Before deciding to navigate to the left or right, a Drosophila larva assesses its odor environment by sweeping its head. Head sweeps, a behavior critical to the larva’s olfactory decision-making, depend on the activity of a pair of inhibitory local neurons in the larval antennal lobe known as Keystone-LN. Keystone-LN-induced head-sweep behavior is affected by the larva’s satiety state; mediated in part via insulin signaling.
This project builds upon these findings: The main objective is to ask how insulin mediates the satiety-dependent changes in Keystone-LN-induced head-sweep behavior in the Drosophila larva. Using state-of-the-art behavior, imaging, and molecular approaches, researchers will test a hypothesis that insulin mediates satiety-dependent changes in larval head-sweep behavior by influencing Keystone-LN’s input and output properties.
First, the investigators will test insulin’s ability to affect Keystone-LN’s input property (odor-evoked response). Next, they will test how and to what extent insulin affects Keystone-LN’s output property, the release of the neurotransmitter GABA. Finally, the downstream components of insulin signaling in Keystone-LN will be identified.

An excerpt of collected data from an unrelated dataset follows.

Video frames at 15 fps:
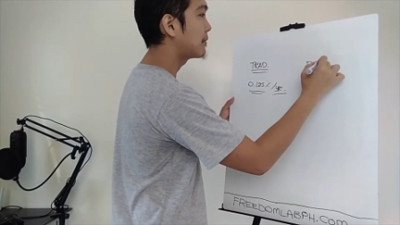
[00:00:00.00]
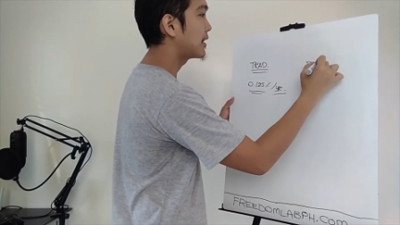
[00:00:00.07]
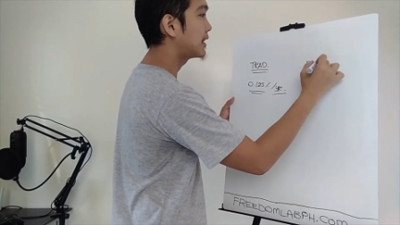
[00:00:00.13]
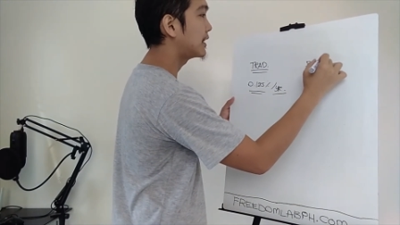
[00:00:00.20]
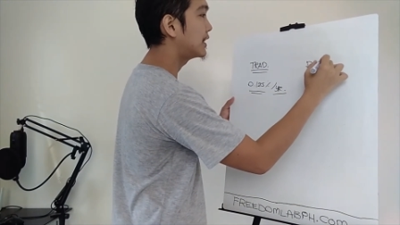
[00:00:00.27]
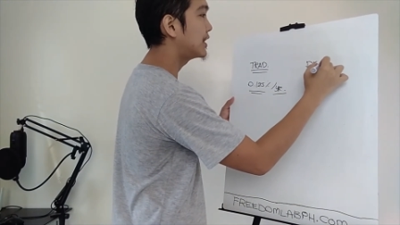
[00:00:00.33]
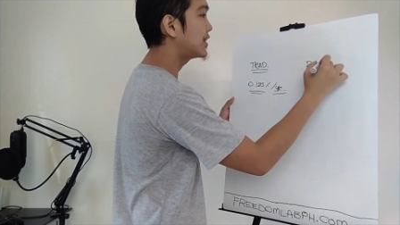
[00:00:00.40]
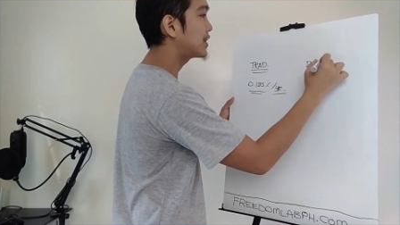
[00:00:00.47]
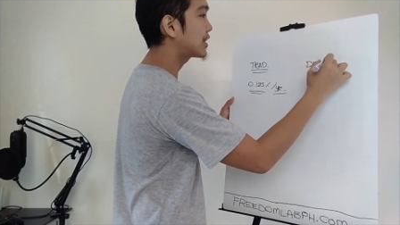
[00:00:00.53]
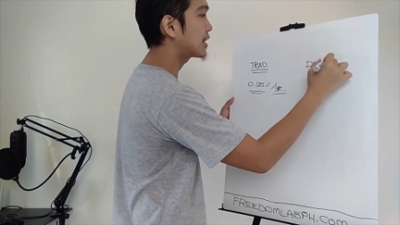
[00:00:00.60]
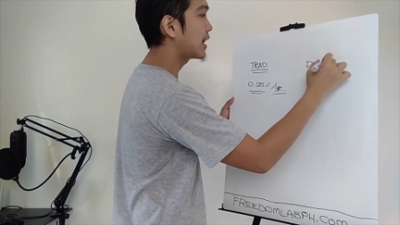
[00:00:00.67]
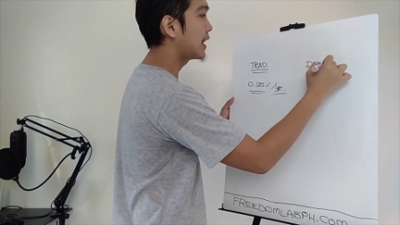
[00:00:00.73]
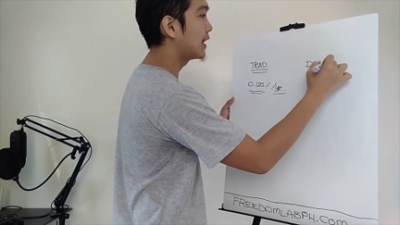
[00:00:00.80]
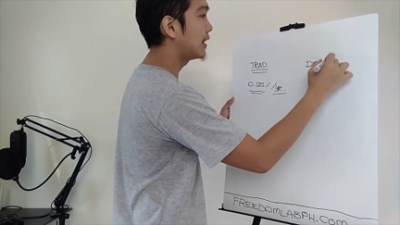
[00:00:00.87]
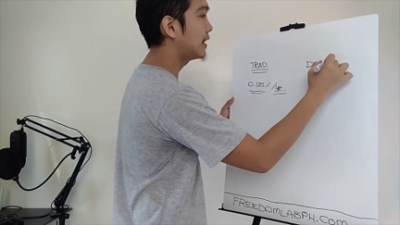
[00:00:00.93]
mga
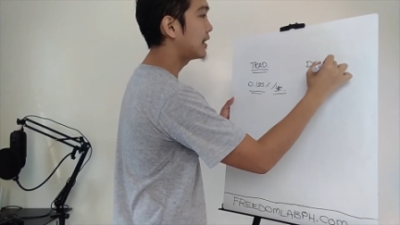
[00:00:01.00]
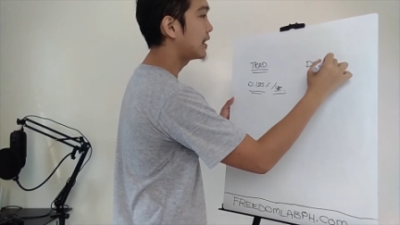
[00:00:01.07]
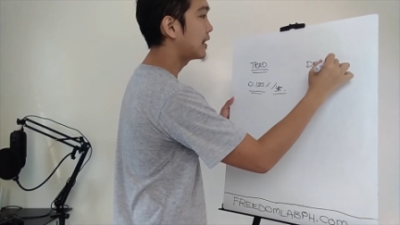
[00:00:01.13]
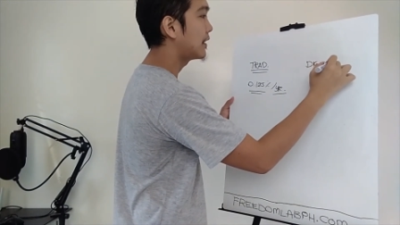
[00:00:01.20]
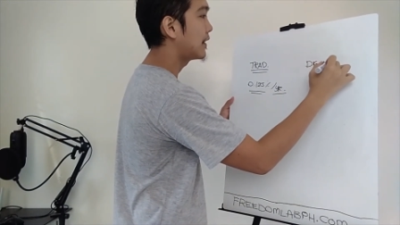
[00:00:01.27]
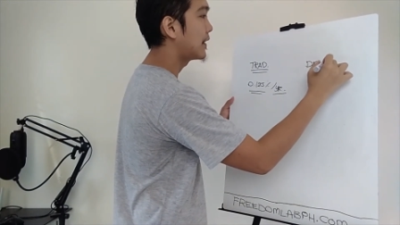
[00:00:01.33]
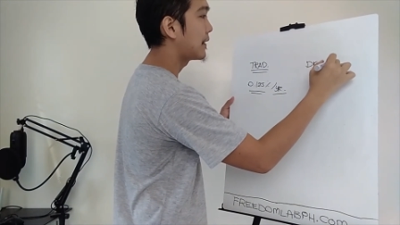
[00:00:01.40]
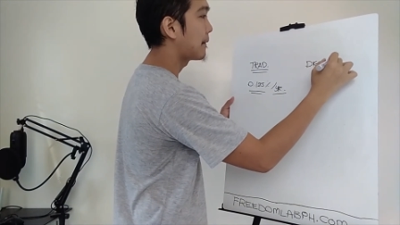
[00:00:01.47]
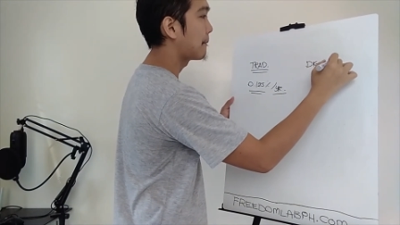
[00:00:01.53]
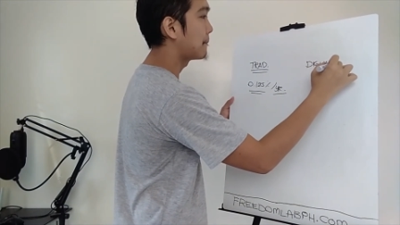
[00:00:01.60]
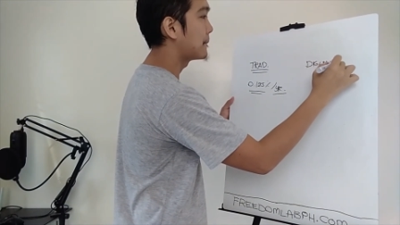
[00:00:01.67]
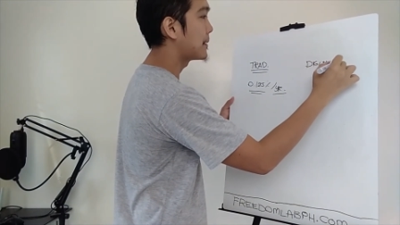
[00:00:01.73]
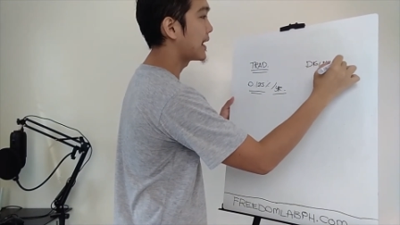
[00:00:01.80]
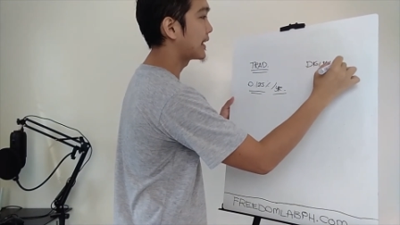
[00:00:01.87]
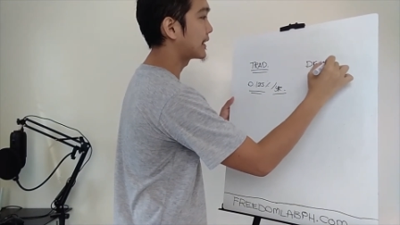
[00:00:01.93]
digital
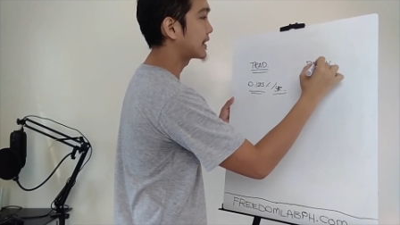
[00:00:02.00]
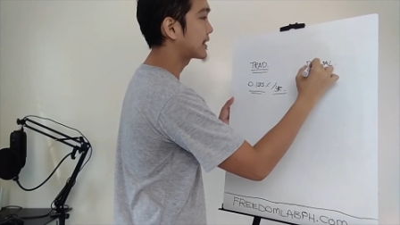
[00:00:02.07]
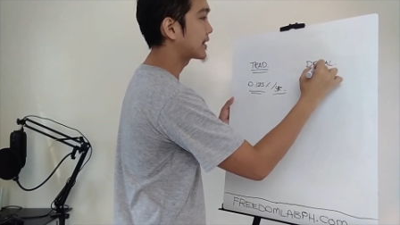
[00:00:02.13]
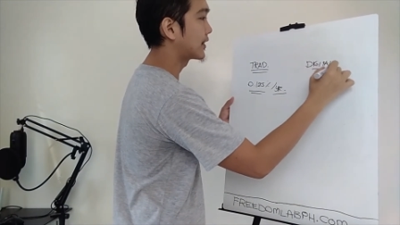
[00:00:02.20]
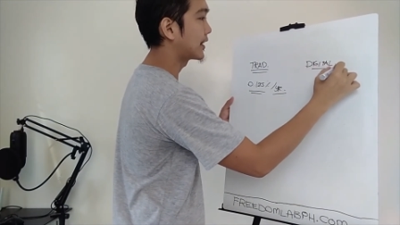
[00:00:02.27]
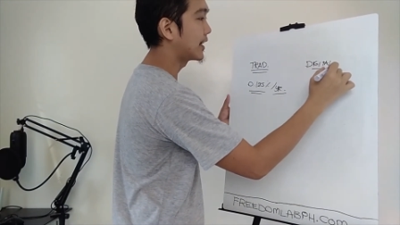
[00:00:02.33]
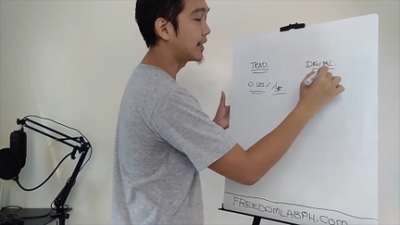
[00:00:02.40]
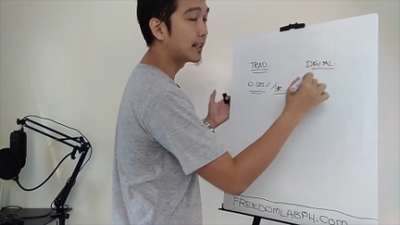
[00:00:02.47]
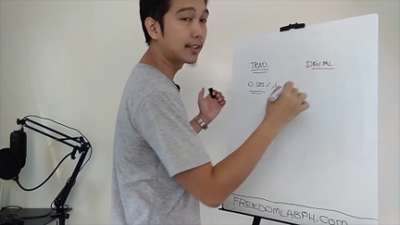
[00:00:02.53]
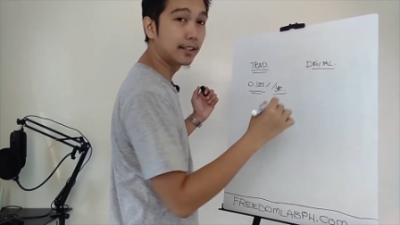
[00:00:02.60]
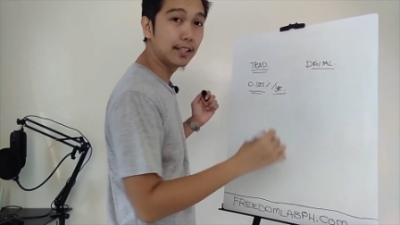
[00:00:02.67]
banks, okay?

The results will advance our understanding of how adaptability to an internal state is enforced in an inhibitory neuron to shape an insect’s navigational decisions. Understanding these adaptive mechanisms is critical for decoding how neural circuits support animal cognition and behavior.
This award reflects NSF's statutory mission and has been deemed worthy of support through evaluation using the Foundation's intellectual merit and broader impacts review criteria.